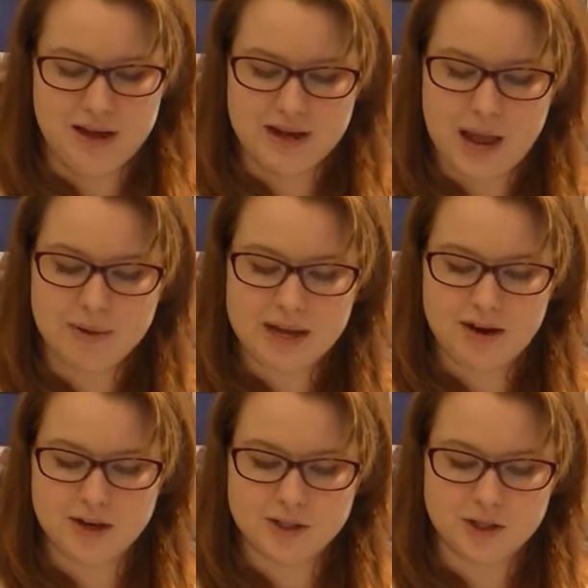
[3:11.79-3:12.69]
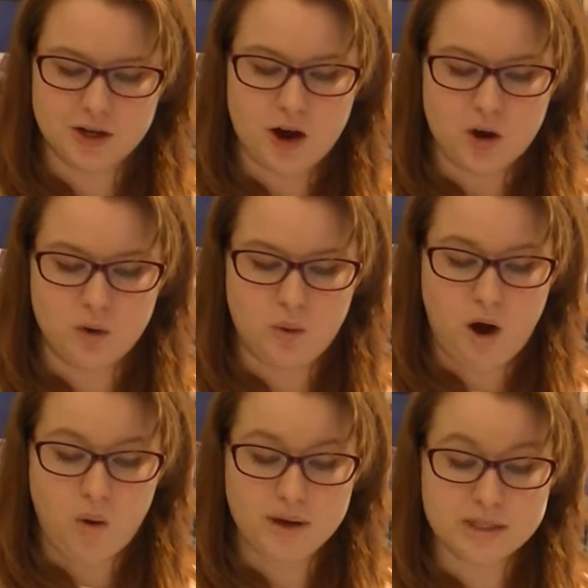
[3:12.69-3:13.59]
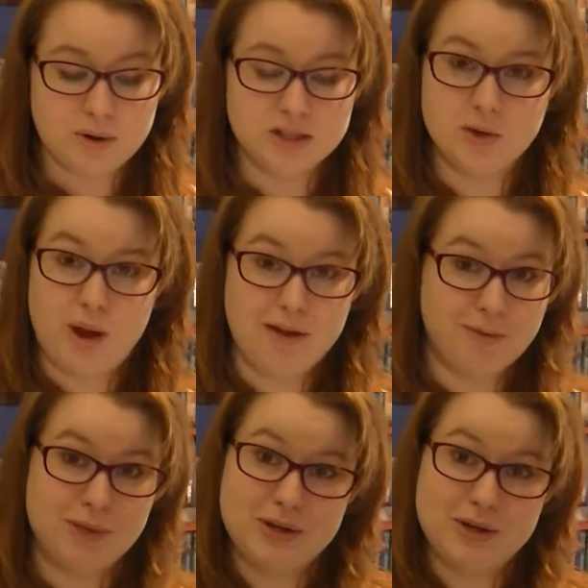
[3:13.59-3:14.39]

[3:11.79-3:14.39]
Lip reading: Name a character who always runs away from their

....................

→ **Instructions to follow**: Write the entries out in full and exactly, omitting every picture.

→ **Solution for this task**:
[3:11.79-3:12.69]
[3:12.69-3:13.59]
[3:13.59-3:14.39]

[3:11.79-3:14.39]
Lip reading: Name a character who always runs away from their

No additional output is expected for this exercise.